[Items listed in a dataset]
------
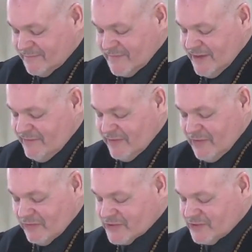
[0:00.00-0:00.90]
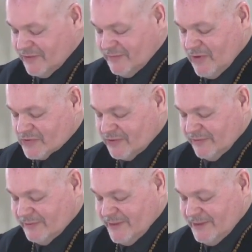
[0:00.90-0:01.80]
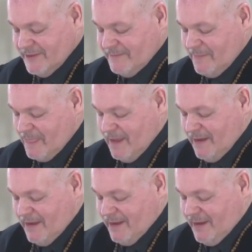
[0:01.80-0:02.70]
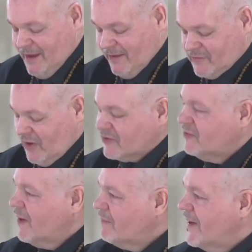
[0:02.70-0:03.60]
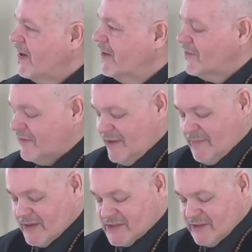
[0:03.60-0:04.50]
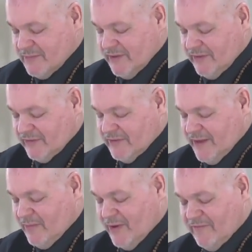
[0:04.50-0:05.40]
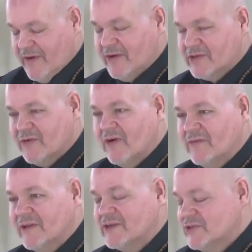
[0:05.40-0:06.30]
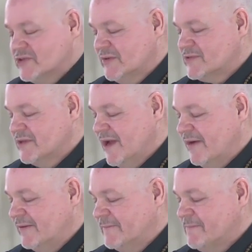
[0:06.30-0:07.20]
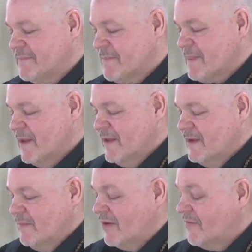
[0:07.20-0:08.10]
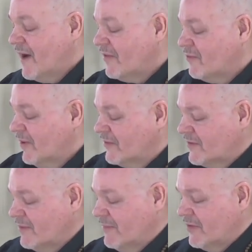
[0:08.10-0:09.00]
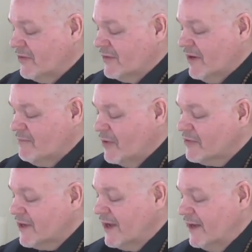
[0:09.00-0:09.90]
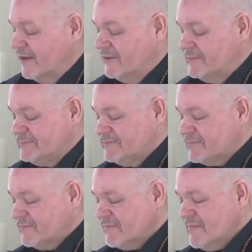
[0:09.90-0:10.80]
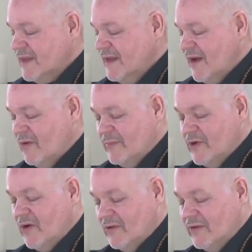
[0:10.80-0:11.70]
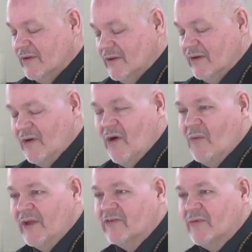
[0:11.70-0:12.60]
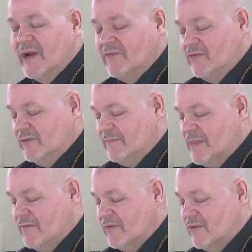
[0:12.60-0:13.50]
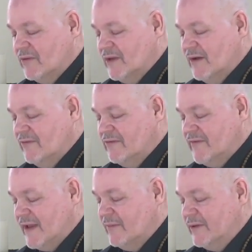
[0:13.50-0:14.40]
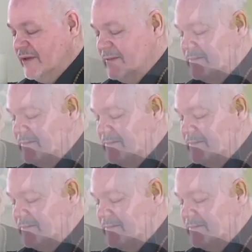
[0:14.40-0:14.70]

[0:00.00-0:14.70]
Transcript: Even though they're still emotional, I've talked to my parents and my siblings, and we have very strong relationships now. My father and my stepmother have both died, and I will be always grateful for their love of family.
------
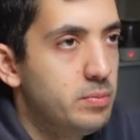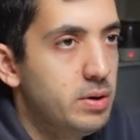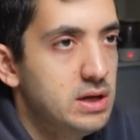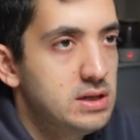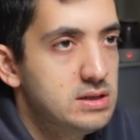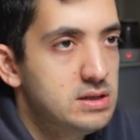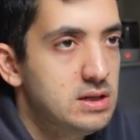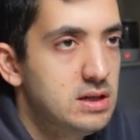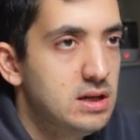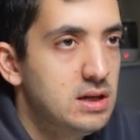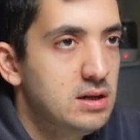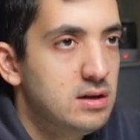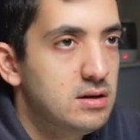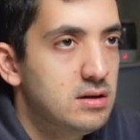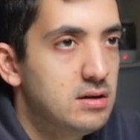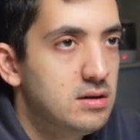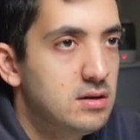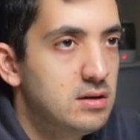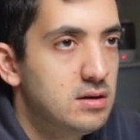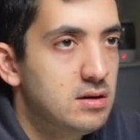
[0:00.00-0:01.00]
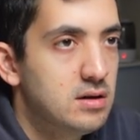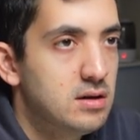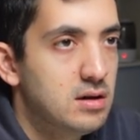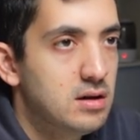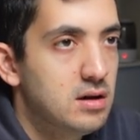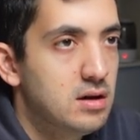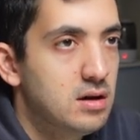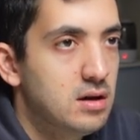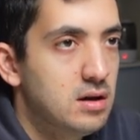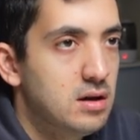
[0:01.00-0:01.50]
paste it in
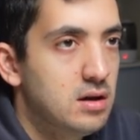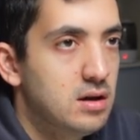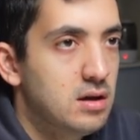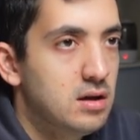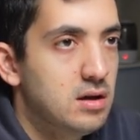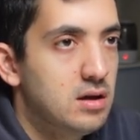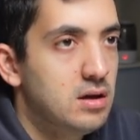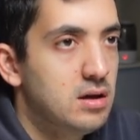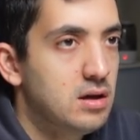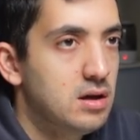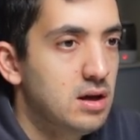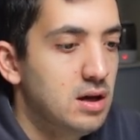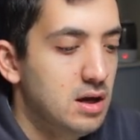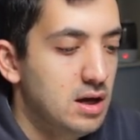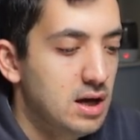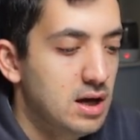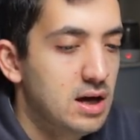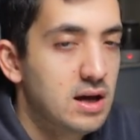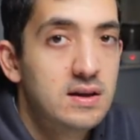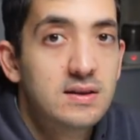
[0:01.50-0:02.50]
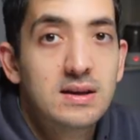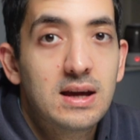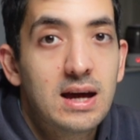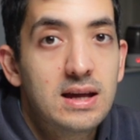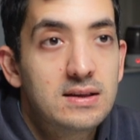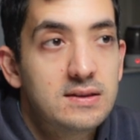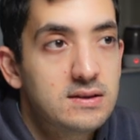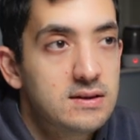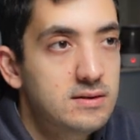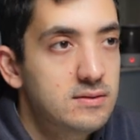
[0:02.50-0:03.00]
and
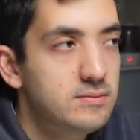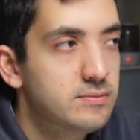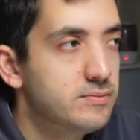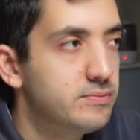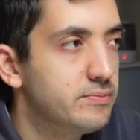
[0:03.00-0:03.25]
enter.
------
### DIRECTIONS FOR THIS TASK
Look back at the data above, then output exactly the lines from the line holding "[0:04.50-0:05.40]" up to and including the line holding "Transcript: Even though". Leave out the pictures.

### RESULT OF THE EXERCISE
[0:04.50-0:05.40]
[0:05.40-0:06.30]
[0:06.30-0:07.20]
[0:07.20-0:08.10]
[0:08.10-0:09.00]
[0:09.00-0:09.90]
[0:09.90-0:10.80]
[0:10.80-0:11.70]
[0:11.70-0:12.60]
[0:12.60-0:13.50]
[0:13.50-0:14.40]
[0:14.40-0:14.70]

[0:00.00-0:14.70]
Transcript: Even though they're still emotional, I've talked to my parents and my siblings, and we have very strong relationships now. My father and my stepmother have both died, and I will be always grateful for their love of family.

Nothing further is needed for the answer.